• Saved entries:
========

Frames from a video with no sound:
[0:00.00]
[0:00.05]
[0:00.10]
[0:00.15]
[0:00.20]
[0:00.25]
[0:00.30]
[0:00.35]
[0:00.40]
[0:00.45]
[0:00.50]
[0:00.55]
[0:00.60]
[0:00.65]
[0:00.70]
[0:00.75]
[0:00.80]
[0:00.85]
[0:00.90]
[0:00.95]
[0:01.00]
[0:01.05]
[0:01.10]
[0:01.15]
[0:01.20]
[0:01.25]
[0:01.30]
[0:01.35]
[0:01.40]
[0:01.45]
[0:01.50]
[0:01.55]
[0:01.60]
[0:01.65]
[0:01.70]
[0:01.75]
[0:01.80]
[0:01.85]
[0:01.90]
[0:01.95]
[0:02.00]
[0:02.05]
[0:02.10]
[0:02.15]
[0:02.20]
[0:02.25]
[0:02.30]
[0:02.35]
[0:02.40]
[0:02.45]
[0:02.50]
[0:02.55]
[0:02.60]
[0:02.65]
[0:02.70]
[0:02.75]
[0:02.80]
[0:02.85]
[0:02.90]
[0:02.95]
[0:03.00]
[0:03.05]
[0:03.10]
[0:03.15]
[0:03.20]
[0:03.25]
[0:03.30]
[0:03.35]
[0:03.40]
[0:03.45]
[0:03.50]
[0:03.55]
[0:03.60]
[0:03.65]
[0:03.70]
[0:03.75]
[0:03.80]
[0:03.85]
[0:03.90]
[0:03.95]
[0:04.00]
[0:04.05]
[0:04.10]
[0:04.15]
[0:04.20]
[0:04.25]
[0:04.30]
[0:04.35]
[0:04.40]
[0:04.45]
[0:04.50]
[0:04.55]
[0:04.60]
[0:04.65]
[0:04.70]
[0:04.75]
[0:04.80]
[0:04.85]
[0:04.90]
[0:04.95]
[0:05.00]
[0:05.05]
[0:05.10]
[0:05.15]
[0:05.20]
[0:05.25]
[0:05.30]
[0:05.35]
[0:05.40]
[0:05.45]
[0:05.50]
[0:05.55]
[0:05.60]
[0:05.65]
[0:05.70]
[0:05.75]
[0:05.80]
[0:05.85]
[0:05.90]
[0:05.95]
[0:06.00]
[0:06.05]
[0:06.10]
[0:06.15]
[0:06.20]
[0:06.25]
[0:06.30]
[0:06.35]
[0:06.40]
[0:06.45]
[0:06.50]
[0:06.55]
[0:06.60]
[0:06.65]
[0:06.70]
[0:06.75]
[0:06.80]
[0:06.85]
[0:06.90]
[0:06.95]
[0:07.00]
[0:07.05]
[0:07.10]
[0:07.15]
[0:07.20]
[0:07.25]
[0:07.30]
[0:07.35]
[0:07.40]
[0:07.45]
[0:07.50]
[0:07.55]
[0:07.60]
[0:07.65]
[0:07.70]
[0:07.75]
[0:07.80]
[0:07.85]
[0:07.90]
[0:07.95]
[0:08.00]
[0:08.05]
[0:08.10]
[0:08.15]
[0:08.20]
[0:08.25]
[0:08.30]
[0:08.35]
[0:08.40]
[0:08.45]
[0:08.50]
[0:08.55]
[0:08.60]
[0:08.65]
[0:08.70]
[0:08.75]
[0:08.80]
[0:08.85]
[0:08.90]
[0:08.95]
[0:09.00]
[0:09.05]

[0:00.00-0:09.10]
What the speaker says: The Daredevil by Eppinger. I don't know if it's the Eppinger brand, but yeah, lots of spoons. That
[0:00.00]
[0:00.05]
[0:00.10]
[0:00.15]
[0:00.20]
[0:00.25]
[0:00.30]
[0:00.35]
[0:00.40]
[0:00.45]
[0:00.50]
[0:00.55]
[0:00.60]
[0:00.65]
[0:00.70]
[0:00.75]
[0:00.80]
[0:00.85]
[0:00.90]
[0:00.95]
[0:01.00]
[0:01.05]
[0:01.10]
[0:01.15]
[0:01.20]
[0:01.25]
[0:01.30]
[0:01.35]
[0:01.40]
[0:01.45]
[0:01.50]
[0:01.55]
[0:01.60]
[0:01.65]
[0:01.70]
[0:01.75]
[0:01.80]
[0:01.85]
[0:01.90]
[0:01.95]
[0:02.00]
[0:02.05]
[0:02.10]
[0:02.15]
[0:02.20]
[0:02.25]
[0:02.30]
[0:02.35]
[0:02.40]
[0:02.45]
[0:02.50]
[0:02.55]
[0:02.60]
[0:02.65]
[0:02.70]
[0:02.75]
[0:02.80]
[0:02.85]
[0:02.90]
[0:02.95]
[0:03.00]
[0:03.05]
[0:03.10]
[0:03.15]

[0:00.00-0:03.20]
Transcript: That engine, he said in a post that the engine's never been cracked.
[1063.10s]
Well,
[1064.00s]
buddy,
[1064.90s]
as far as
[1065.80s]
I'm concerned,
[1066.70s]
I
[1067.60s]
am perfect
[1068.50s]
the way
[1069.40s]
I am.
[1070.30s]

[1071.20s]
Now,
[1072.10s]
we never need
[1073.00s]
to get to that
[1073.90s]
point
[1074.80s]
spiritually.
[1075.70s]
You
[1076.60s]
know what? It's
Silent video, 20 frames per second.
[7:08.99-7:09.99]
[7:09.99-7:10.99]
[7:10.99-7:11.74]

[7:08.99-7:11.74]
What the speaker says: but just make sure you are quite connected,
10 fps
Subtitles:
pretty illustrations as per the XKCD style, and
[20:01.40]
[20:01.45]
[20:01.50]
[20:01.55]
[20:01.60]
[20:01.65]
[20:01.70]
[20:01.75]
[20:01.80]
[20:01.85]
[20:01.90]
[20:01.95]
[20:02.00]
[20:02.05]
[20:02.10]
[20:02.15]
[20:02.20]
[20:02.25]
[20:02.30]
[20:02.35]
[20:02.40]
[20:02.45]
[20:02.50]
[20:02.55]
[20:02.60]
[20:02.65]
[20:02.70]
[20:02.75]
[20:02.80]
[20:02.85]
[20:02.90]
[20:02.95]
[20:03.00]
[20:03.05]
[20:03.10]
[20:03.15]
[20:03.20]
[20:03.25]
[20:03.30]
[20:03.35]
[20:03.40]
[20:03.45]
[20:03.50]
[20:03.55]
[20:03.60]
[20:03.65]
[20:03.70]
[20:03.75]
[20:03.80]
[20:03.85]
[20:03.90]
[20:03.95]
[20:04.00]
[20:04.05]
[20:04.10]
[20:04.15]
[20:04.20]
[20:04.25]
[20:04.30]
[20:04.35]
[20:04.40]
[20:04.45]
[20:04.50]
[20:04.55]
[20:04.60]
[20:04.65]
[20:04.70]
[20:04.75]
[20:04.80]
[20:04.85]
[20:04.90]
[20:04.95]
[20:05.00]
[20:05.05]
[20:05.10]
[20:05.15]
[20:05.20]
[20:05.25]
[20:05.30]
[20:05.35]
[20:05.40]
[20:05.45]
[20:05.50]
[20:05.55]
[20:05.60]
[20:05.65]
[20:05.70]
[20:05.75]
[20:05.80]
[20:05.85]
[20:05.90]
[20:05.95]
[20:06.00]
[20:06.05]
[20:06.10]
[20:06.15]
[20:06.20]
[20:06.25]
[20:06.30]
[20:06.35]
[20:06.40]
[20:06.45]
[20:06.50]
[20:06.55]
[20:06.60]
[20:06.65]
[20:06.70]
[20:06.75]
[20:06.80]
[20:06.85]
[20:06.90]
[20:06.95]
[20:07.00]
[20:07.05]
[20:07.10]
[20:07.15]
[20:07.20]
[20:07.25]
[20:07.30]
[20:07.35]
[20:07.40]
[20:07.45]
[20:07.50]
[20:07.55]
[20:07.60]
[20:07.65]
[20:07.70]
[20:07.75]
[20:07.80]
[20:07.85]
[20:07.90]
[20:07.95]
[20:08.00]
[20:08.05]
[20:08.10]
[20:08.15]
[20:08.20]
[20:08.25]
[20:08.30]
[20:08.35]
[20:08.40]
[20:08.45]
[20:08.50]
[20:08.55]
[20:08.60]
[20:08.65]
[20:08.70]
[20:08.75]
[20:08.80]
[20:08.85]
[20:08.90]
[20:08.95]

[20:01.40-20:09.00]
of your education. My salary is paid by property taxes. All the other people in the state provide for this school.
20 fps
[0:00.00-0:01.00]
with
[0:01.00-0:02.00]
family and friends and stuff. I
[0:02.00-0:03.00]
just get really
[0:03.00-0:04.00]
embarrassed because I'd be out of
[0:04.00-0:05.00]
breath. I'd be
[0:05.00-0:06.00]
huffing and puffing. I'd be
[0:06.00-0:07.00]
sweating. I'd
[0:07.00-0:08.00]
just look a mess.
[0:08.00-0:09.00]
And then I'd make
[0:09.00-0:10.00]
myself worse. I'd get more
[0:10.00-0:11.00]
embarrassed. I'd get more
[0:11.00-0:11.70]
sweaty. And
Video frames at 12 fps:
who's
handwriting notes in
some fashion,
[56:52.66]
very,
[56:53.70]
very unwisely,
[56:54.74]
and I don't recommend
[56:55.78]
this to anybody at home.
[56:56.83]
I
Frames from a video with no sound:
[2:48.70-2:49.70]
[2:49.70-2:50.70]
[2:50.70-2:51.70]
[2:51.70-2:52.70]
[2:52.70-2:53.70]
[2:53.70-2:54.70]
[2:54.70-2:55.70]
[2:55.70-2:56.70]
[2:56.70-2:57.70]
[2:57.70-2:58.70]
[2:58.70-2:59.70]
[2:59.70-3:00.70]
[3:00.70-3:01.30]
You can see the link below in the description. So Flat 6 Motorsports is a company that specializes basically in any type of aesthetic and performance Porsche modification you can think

========

• Exercise directions: A single number is the expected answer: how many lines of the records above contain the word "says".

• Task response: 2